デジタルカメラのGR III、ISO3200、F2.8、1/40秒で撮った夜の紫陽花。
別に紫陽花に光が当たっているわけではなく、たまたま街灯りがあっただけのシーン。
別に特別な写真でもなんでもない。
ただ、夜の街を歩いていたら、「あ〜、紫陽花の季節もそろそろ終わりかあ」と思って、なんの気なしにシャッターを押した写真だ。
そして、撮ったあとに液晶を確認しながら、「うん、OK」と思う。

でも、この被写体を見つけて、躊躇することなく、撮ってみるか!と思い、さらに1カットでOKといえるようになったことこそが、デジタル時代の恩恵なのではないだろうか。




だって、フィルムカメラ時代には気軽に撮れなかったもの。
ISO400のフィルムを詰めていたとしたら、f2.8でシャッタースピードは1/5秒となる計算。まあ手持ちならぶれは覚悟。
しかも、フィルムの場合、当然ながら撮った写真をその場でチェックすることはできない。
だから、露出計を信じつつも、ある程度露出をばらして撮っておく必要がある。そうなると、さらにシャッタースピードが遅くなる可能性もあり。。。。
もっとも、露出をばらしてまで、このシーンをスナップするかは疑問だ。

もちろん、フィルムだって増感するという手はある。
でも、増感というのは基本的にはフィルム1本、丸ごと感度を変えてしまうということだ。
今のデジタルカメラのように、ISO3200で撮ったあとに、すぐさまISO400に変え、さらにその後すぐにISO800に、なんて芸当はできない。
ISOオートなんてあり得ない設定だ。

ということで、こんな夜の紫陽花なんて、露出ばっちり、手ぶれもなし、なんいうのはデジタルだからこそ当たり前なのだ。

フィルムカメラを持っていたときも、もしかしたらこんな紫陽花を見つけて撮ってみたかもしれない。

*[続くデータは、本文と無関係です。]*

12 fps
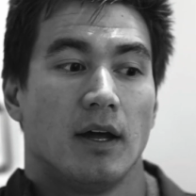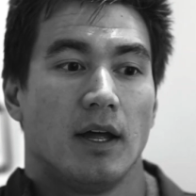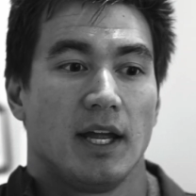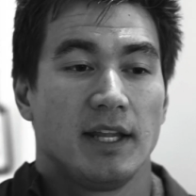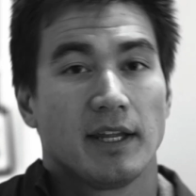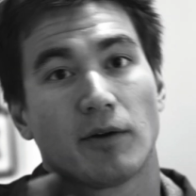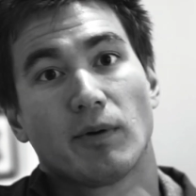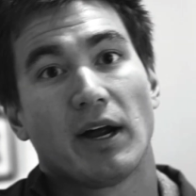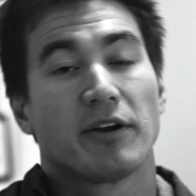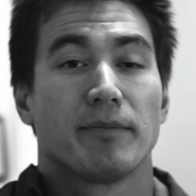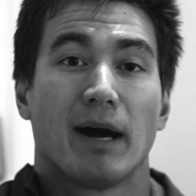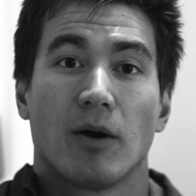in their
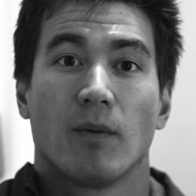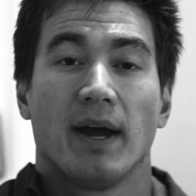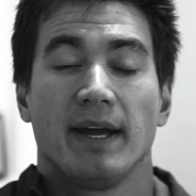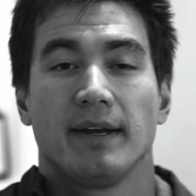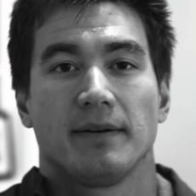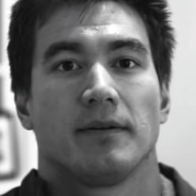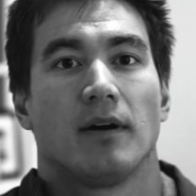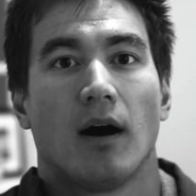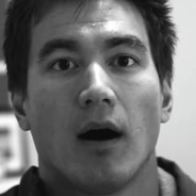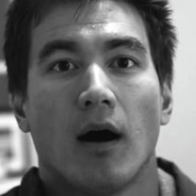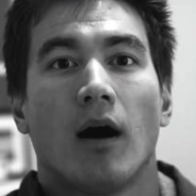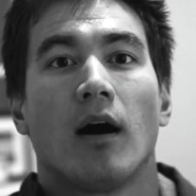roundabout way
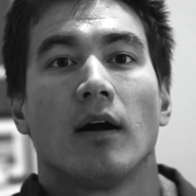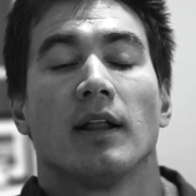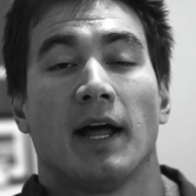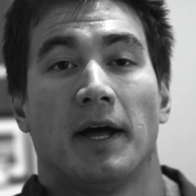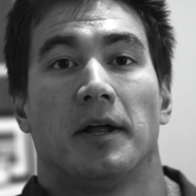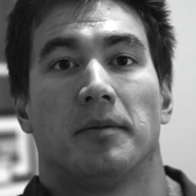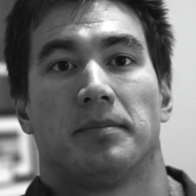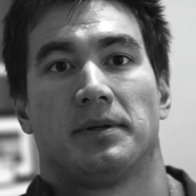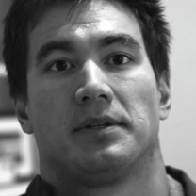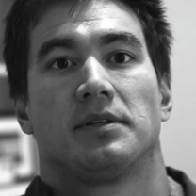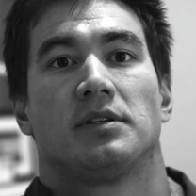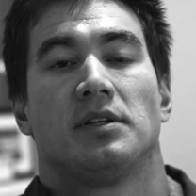all help
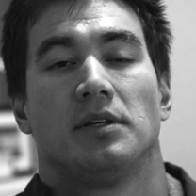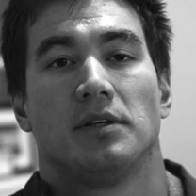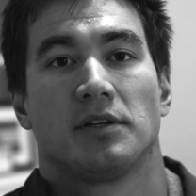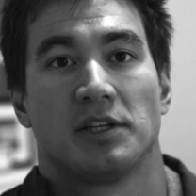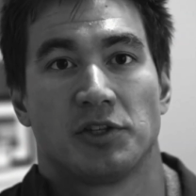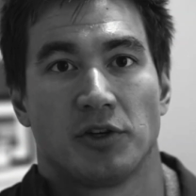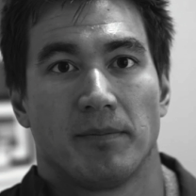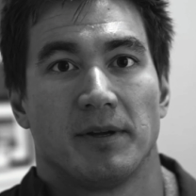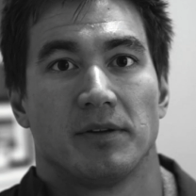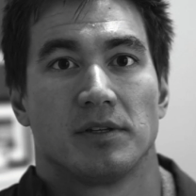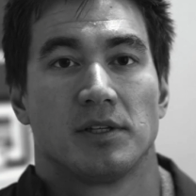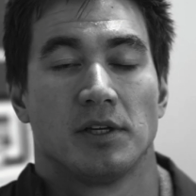to
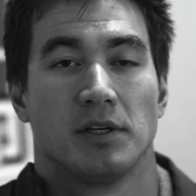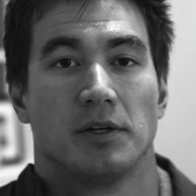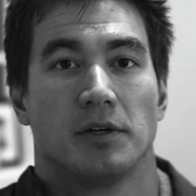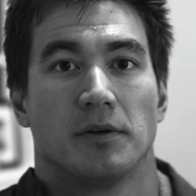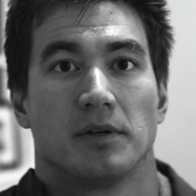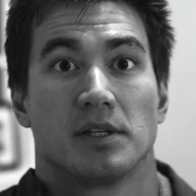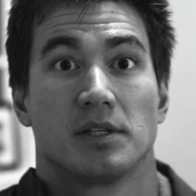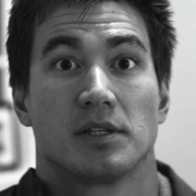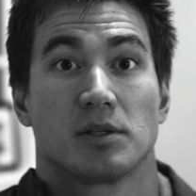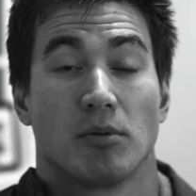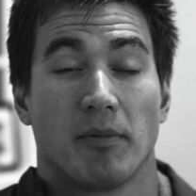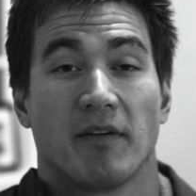contribute to
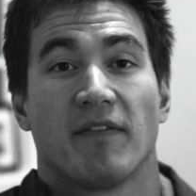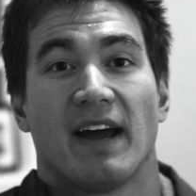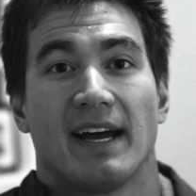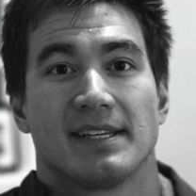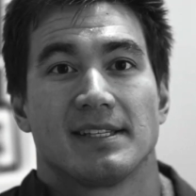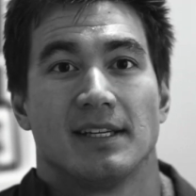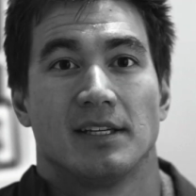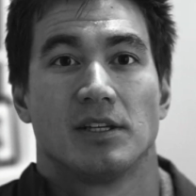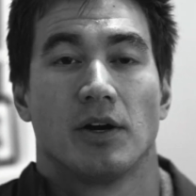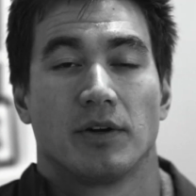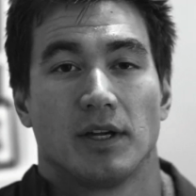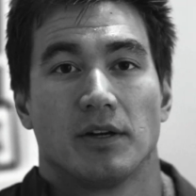swimming fast in
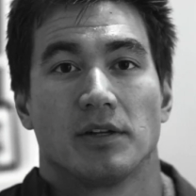Tokyo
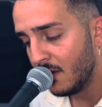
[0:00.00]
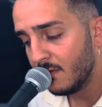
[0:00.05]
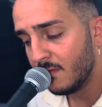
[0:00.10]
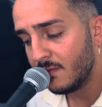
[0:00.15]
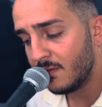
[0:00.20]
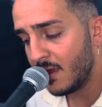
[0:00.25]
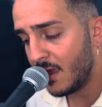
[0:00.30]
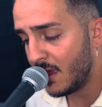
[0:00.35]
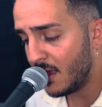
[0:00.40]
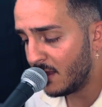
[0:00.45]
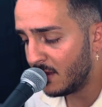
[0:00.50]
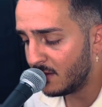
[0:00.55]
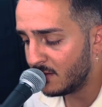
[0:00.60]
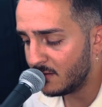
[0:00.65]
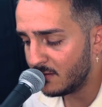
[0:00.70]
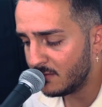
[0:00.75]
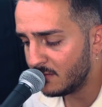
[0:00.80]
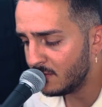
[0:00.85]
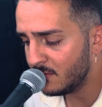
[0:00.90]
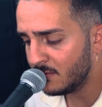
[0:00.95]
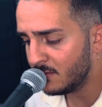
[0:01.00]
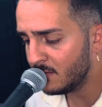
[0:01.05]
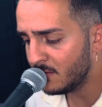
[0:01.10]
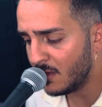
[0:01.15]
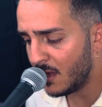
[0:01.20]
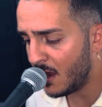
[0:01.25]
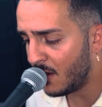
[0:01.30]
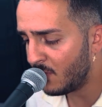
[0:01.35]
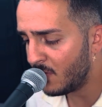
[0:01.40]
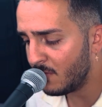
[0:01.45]

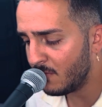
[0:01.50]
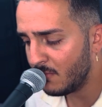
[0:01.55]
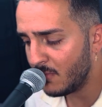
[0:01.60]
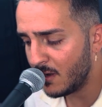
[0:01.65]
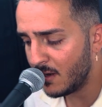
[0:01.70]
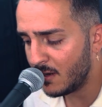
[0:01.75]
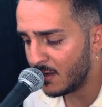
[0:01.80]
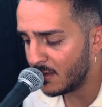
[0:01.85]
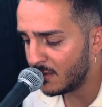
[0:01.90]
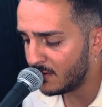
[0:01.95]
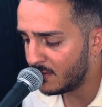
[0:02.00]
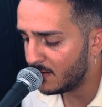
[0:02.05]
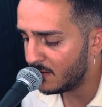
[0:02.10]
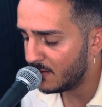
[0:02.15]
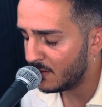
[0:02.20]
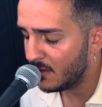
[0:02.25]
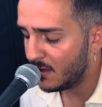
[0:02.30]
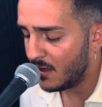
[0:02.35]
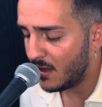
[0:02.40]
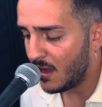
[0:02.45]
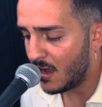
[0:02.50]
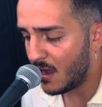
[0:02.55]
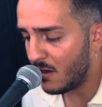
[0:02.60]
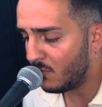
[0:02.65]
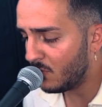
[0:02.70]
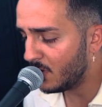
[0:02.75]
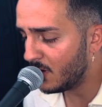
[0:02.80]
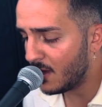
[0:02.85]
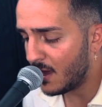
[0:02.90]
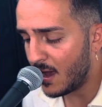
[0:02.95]
Then every minute,
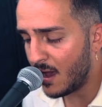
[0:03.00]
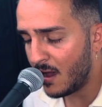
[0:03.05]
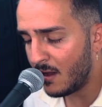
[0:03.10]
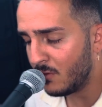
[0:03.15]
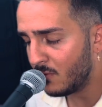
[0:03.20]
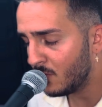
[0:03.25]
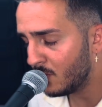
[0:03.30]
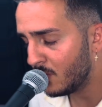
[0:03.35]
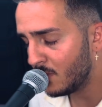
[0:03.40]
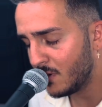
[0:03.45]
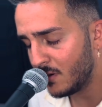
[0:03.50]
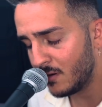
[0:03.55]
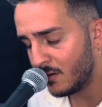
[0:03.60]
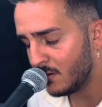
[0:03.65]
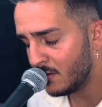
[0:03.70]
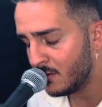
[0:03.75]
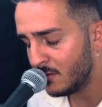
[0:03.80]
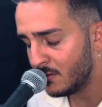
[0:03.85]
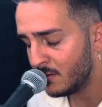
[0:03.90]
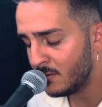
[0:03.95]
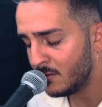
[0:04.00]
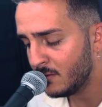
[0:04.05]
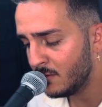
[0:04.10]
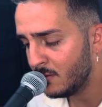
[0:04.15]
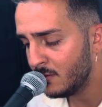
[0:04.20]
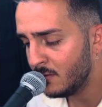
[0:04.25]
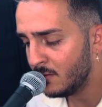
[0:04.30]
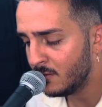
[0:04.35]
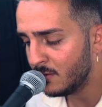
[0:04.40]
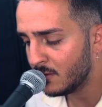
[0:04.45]
every hour.
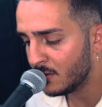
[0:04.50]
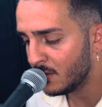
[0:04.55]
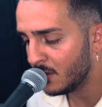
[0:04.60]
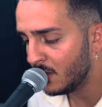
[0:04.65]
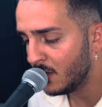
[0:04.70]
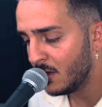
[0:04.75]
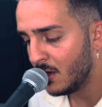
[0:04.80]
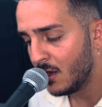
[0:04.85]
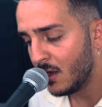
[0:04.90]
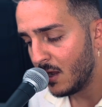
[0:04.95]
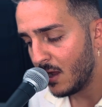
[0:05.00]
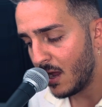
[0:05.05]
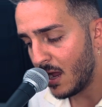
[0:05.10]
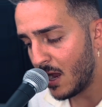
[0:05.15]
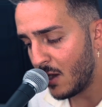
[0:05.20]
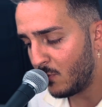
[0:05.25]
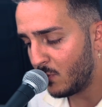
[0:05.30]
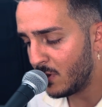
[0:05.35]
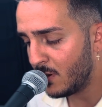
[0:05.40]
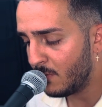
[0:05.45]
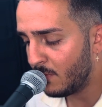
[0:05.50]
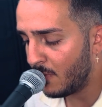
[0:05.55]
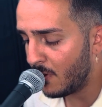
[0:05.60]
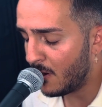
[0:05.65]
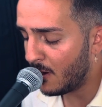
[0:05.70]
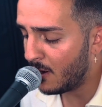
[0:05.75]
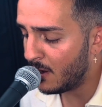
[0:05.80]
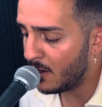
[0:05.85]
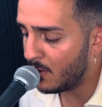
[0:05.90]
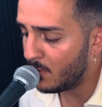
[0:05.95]
Every
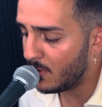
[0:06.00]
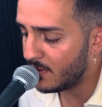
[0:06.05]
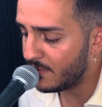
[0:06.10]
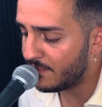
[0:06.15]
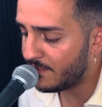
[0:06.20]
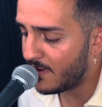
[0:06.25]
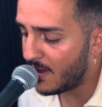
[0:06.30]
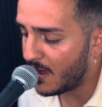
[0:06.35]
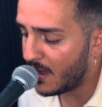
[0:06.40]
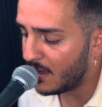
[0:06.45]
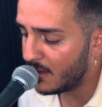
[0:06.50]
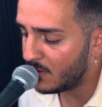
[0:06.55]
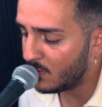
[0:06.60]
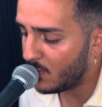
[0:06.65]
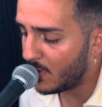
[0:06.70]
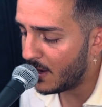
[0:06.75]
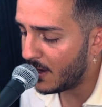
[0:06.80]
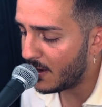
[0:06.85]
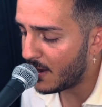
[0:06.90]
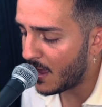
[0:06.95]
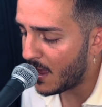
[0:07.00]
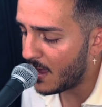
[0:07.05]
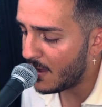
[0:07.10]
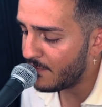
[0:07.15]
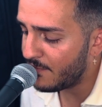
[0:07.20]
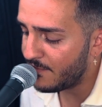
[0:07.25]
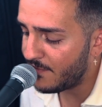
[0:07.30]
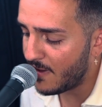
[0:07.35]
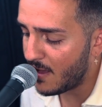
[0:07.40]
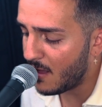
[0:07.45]
boy will find what
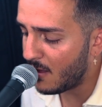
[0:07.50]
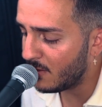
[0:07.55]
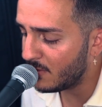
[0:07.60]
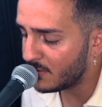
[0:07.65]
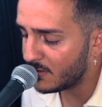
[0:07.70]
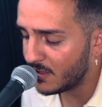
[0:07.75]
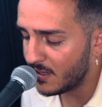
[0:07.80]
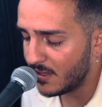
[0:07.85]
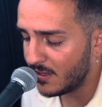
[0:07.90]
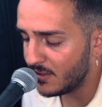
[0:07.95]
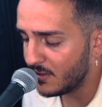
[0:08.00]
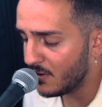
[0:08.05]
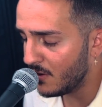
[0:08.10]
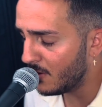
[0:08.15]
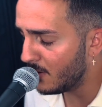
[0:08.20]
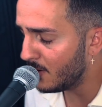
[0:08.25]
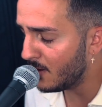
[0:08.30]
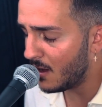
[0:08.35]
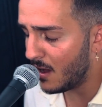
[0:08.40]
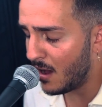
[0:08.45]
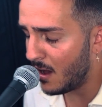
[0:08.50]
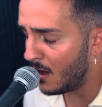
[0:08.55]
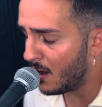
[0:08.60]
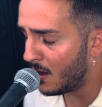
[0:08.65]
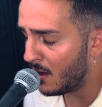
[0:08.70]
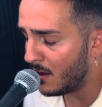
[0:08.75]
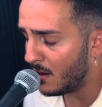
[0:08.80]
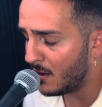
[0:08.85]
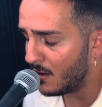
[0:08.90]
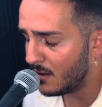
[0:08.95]
I found in your
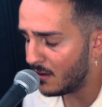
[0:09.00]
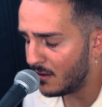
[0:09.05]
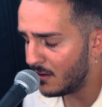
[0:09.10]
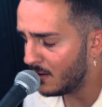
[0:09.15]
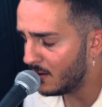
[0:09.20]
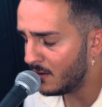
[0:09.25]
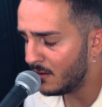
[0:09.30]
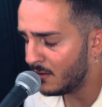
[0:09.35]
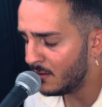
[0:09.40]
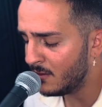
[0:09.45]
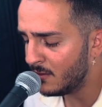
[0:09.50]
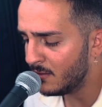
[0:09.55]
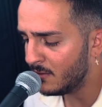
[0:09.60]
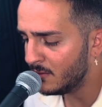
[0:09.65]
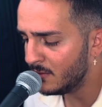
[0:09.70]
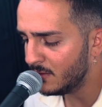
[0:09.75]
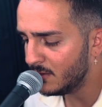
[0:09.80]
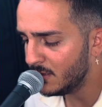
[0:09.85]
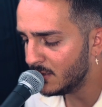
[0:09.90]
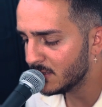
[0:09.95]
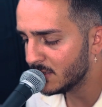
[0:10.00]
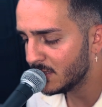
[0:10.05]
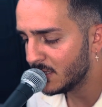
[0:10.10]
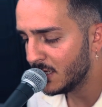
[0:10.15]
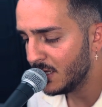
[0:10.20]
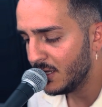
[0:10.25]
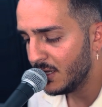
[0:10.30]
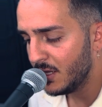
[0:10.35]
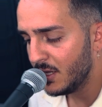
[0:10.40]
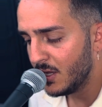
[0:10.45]
heart.
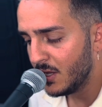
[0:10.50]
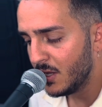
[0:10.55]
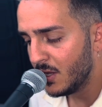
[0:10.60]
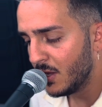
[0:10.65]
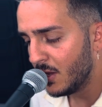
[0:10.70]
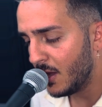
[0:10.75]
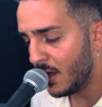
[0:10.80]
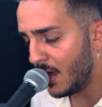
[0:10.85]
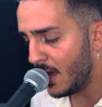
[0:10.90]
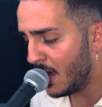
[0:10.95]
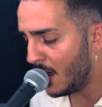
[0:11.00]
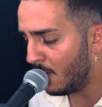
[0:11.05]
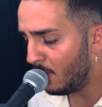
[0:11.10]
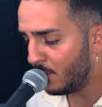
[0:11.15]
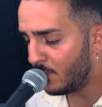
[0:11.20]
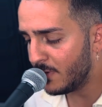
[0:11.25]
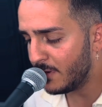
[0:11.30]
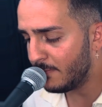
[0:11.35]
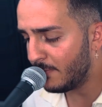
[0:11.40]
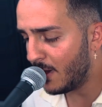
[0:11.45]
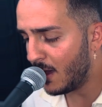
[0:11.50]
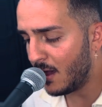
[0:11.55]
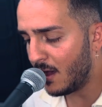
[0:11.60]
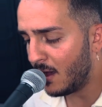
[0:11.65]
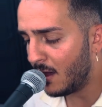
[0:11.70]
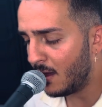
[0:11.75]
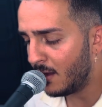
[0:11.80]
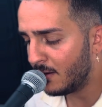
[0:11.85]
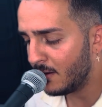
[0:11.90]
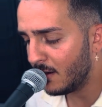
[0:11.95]

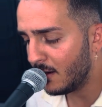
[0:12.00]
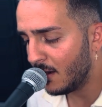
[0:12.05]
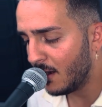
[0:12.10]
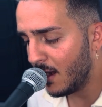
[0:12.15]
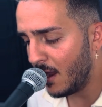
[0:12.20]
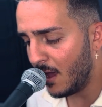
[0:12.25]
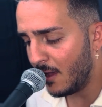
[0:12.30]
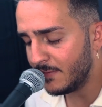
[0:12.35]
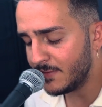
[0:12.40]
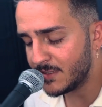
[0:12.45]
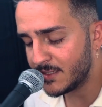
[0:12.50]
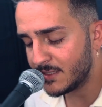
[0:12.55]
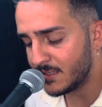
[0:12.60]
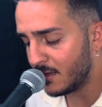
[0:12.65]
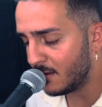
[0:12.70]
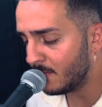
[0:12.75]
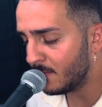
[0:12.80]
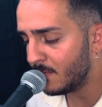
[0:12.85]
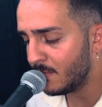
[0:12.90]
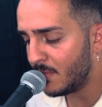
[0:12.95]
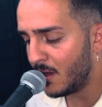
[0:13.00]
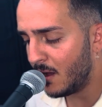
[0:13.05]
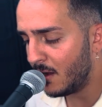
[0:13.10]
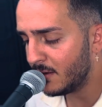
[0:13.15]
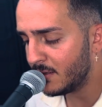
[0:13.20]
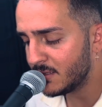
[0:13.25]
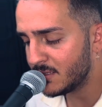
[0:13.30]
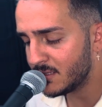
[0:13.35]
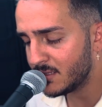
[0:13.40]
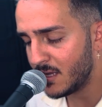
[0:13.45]
Everybody loves
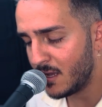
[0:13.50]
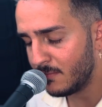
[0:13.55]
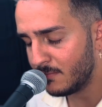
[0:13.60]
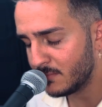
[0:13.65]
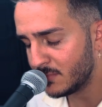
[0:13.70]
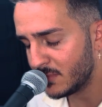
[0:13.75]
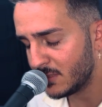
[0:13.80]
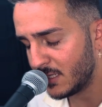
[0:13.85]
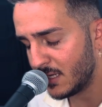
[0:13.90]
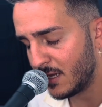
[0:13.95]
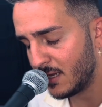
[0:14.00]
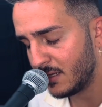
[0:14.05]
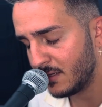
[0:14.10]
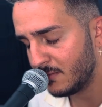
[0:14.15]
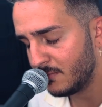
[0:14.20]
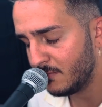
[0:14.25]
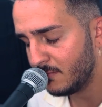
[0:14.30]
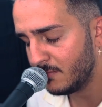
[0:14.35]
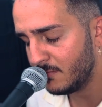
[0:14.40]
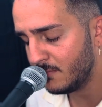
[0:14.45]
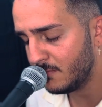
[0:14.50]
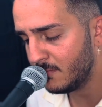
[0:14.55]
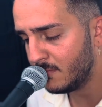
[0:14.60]
somebody sometime.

でも、そのときは、1枚なんとなく撮って、「まあ、もしかしたらいい感じに写ってるかもな」くらいに思うだろう。
「よし、こんなの撮った!」とはならなかったはず。

夜の街や被写体を見つけて、パッとカメラを向けて、サッと撮る。
液晶モニターをみて、「OK!」と言えるようになったこと。
これこそがデジタル時代の最大の恩恵と言えるではないかなと思った1枚の写真のお話でした。